Tuesday, October 22, 2013

The Republi-CON 'Canadians Hate Their Single Payer Health Care System' Myth (And Other Obamacare Myths)

UPDATE III:  "The part of Obamacare that's troubled is the part Democrats lifted from Republican policymakers. It's the part that tries to integrate private insurance companies with government systems in order to create a universal insurance system that's subsidized by the state but run by private companies. The part that's working well is Medicaid -- which is to say, the part that's working well is the part that expands an existing, government-run, single-payer system. . .

Obamacare isn't 'the left's' grand plan. Their grand plan is Medicare-for-all. Obamacare is a compromise between the left's vision of universal health care and the right's hatred of government-run insurance. It's based off a blueprint developed by the Heritage Foundation, introduced into the Senate as a Republican alternative to Bill Clinton's health-care ideas, and passed into law by then-Gov. Mitt Romney. It's true that Republicans abandoned their idea when Democrats decided to adopt it but that doesn't change the intellectual lineage -- or the point of the plan.
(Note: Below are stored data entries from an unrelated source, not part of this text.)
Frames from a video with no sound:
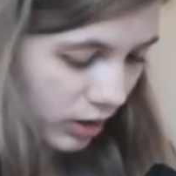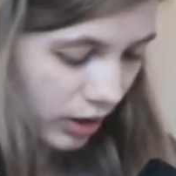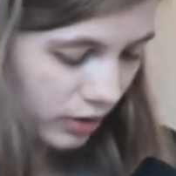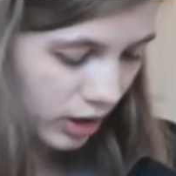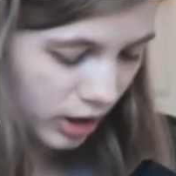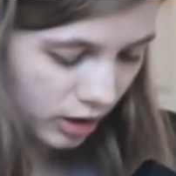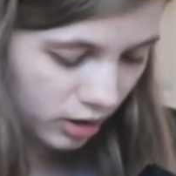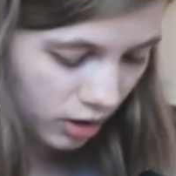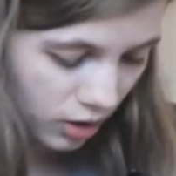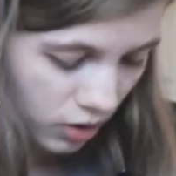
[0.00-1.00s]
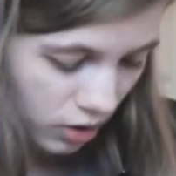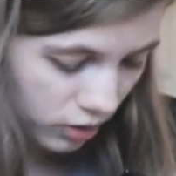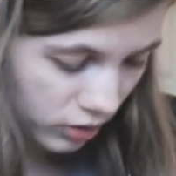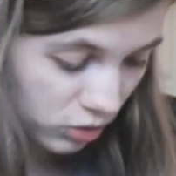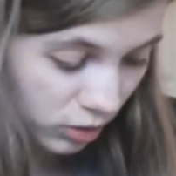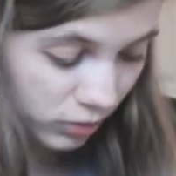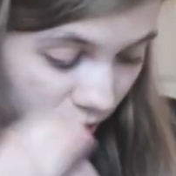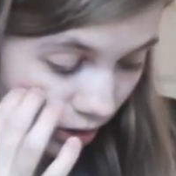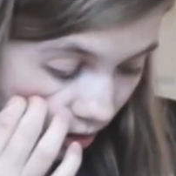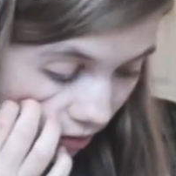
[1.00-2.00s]
And then this one, we've
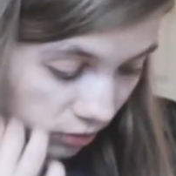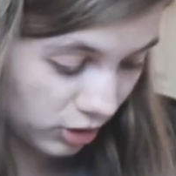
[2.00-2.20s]
got like...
Put aside whether Obamacare's failure would hurt President Obama, who will never be on a ballot again, and look instead at what it will mean for health-care policy broadly. The case that can be made against the difficulties of implementing a system this complex isn't a case for the status quo. Nor is it a case for Republican health-care ideas, insofar as they exist. After all, Rep. Paul Ryan's health-care plan -- and his Medicare plan -- would also require the government to run online insurance marketplaces. It's a case for a much simpler, government-run health-care system."
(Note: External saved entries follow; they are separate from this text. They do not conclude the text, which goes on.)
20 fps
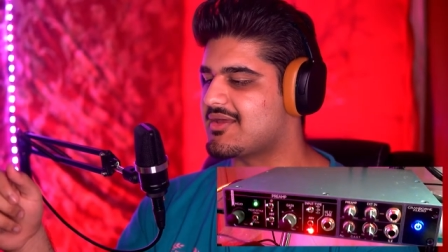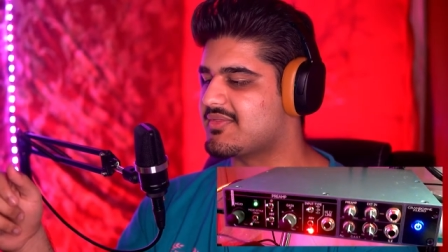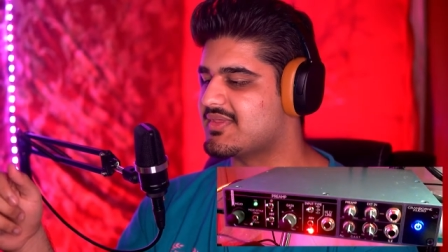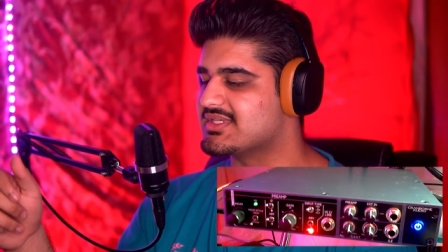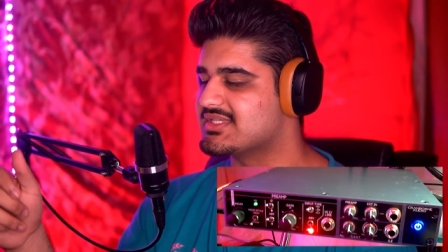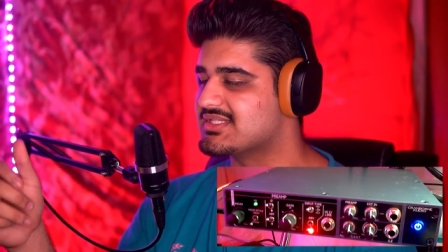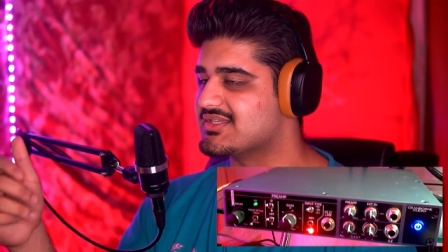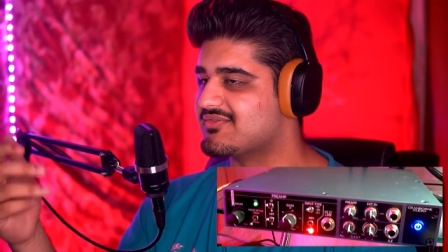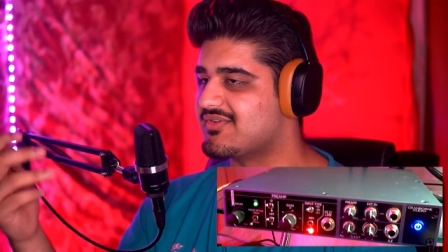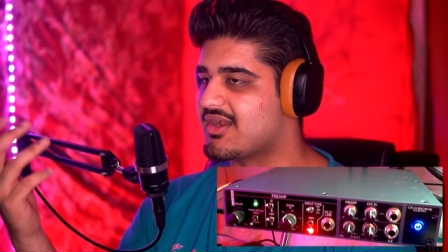
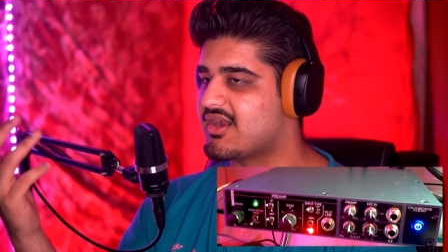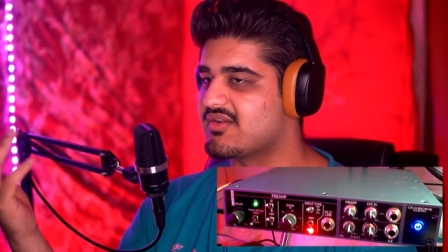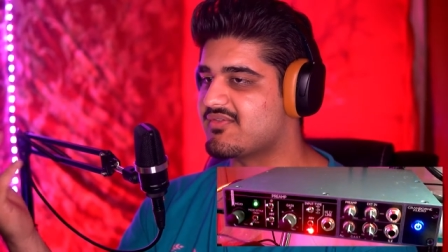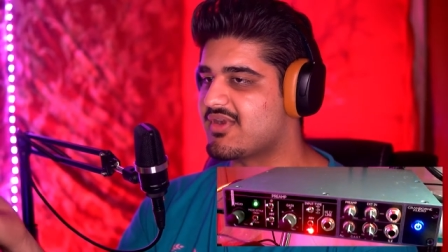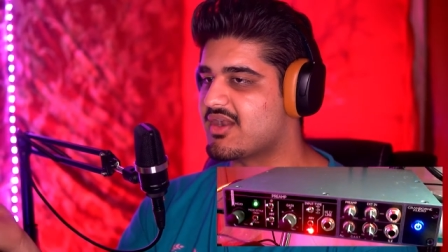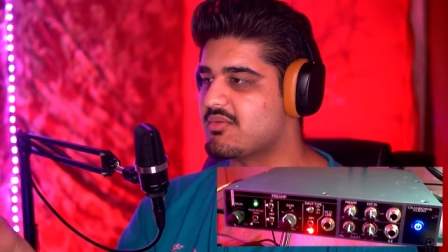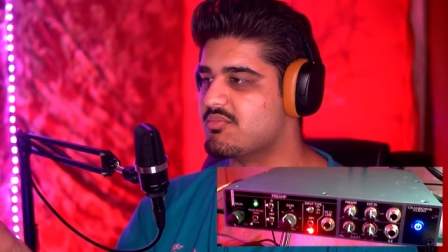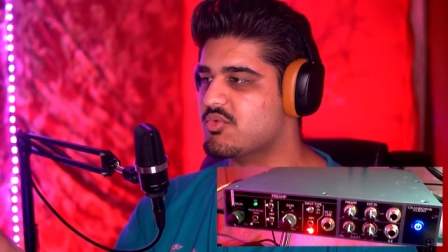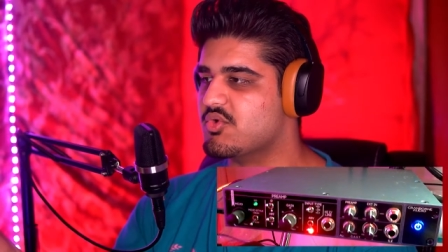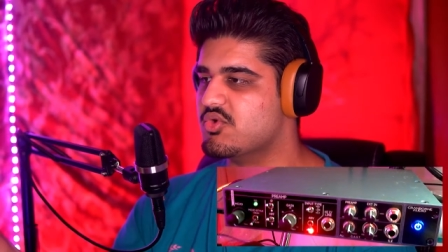This is a very,
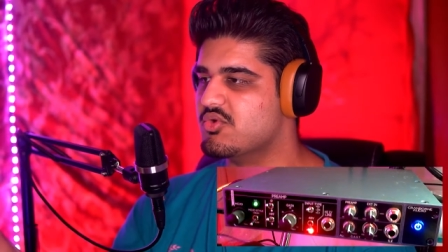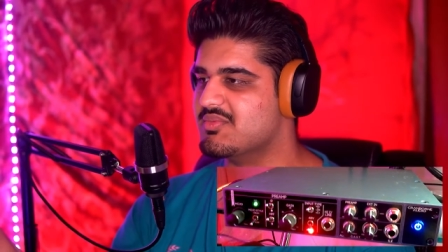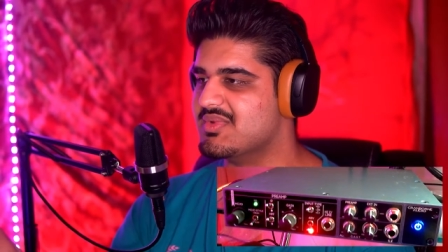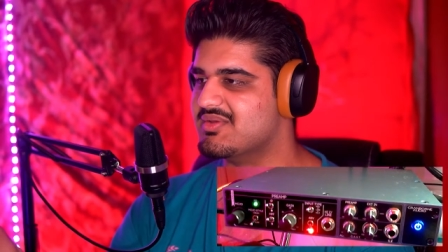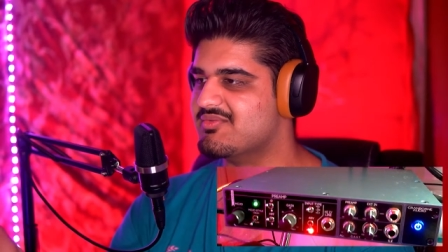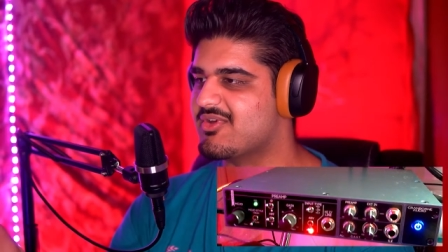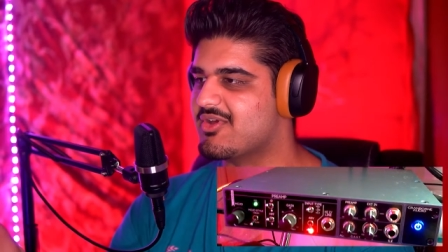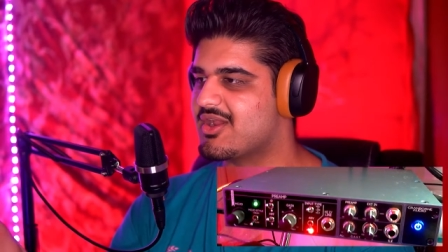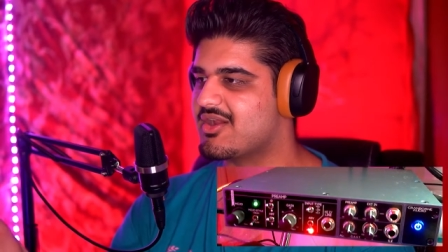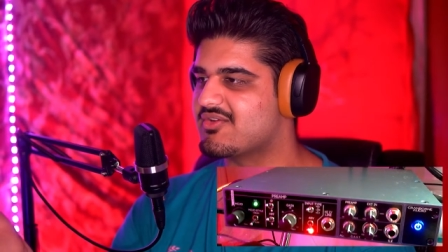very boomy,
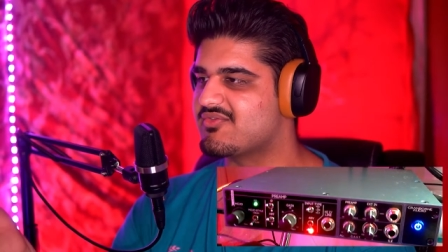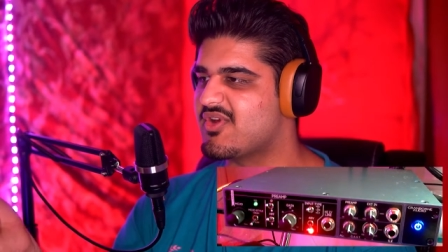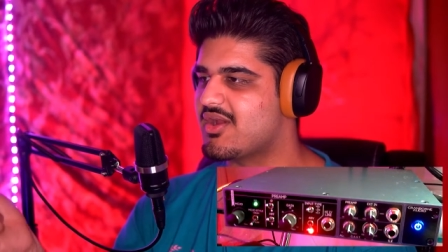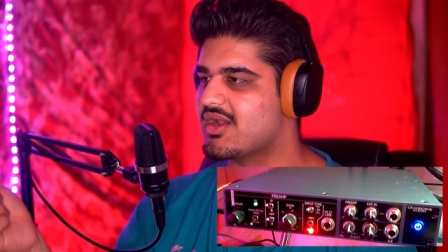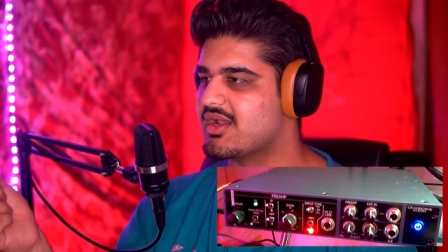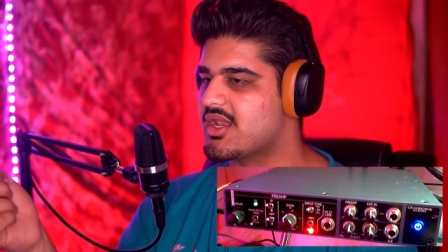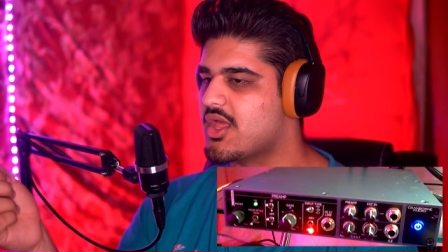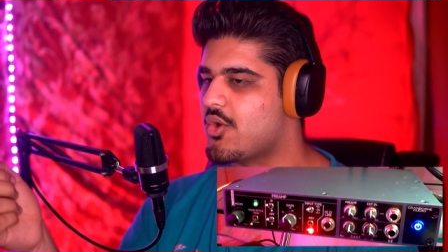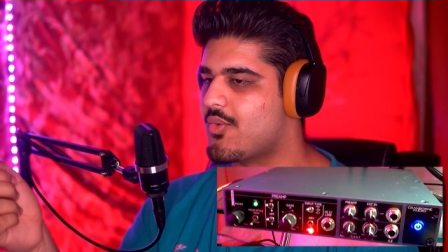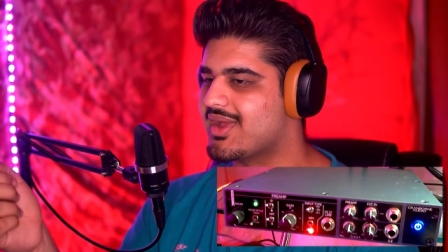very, very
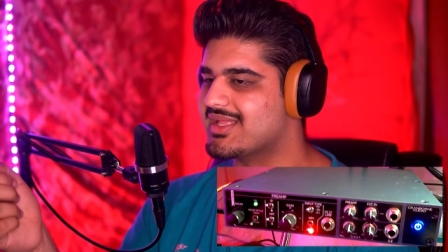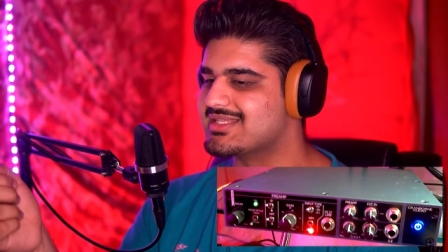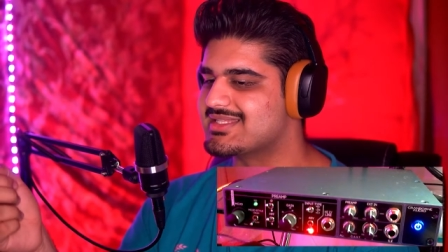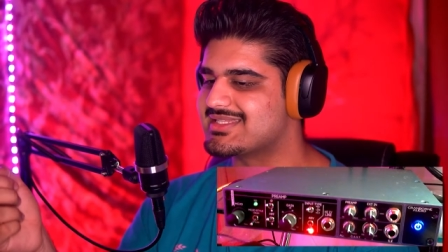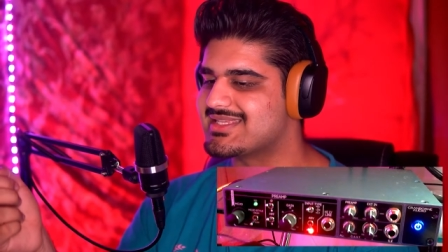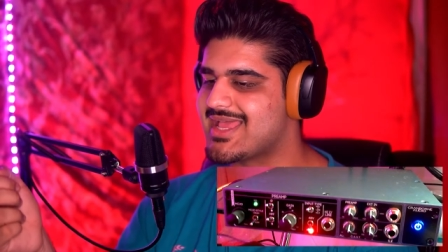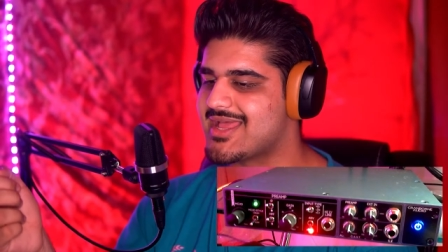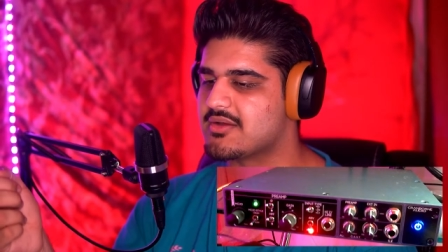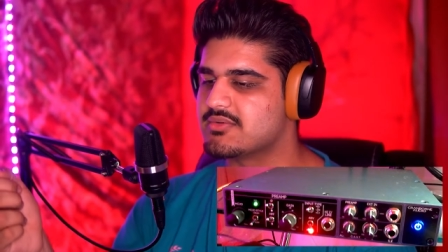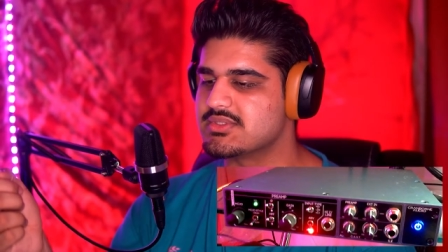low-end
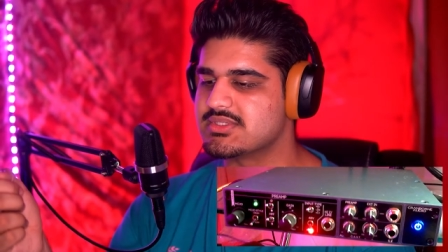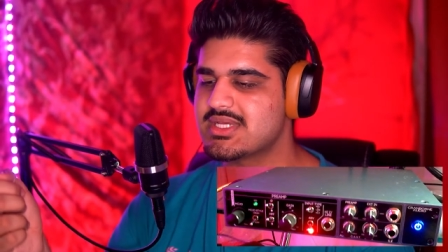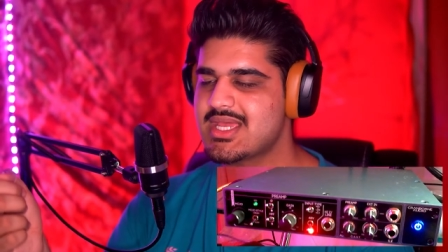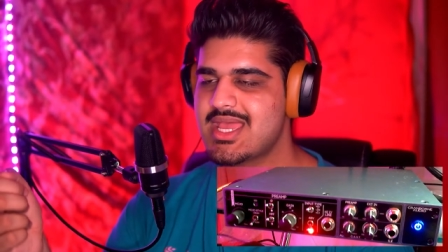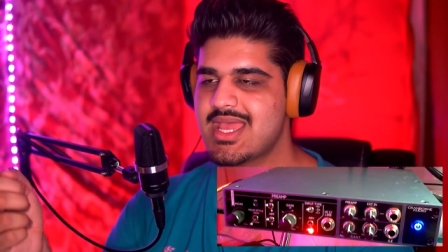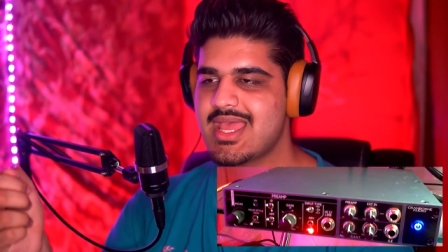sound.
Read the Washington Post, The right doesn’t want Obamacare fixed. But it’s even worse for them if it fails.

UPDATE II:  "I happened to turn on the Hannity show on Fox News last Friday evening. 'Average Americans are feeling the pain of Obamacare and the healthcare overhaul train wreck,' Hannity announced, 'and six of them are here tonight to tell us their stories.'  Three married couples were neatly arranged in his studio, the wives seated and the men standing behind them, like game show contestants.

As Hannity called on each of them, the guests recounted their 'Obamacare' horror stories: canceled policies, premium hikes, restrictions on the freedom to see a doctor of their choice, financial burdens upon their small businesses and so on. . .

But none of it smelled right to me. "

And it turns out, none of the stories were true.  One business owner hung up when confronted with his lie, and two other couples would have saved more than 60% a year in premiums for equivalent coverage on Obamacare exchanges, but never bothered to shop the exchanges.

Read Salon, Inside the Fox News lie machine: I fact-checked Sean Hannity on Obamacare.  

So many lies, so little time to refudiate.

UPDATE:  "The U.S. likes to think of itself as friendly to small businesses. But, as a 2009 study by the economists John Schmitt and Nathan Lane documented, our small-business sector is among the smallest in the developed world, and has one of the lowest rates of self-employment. One reason is that we’ve never had anything like national health insurance."

The New Yorker, The Business End of Obamacare, which notes that "the likely benefits of Obamacare for small businesses are enormous."  

"When you’re being forced to endure another rabid Sen. Ted Cruz (R-Tex.) soliloquy on Obamacare’s threat to human freedom, it’s easy to forget how absurd our health-care debate seems to the rest of the civilized world. That’s why it’s bracing to check in with red-blooded, high testosterone capitalists north of the border in Canada — business leaders who love Canada’s single-payer system (a regime far to the 'left' of Obamacare) and see it as perfectly consistent with free market capitalism.

Read the Washington Post, Canadians don’t understand Ted Cruz’s health-care battle.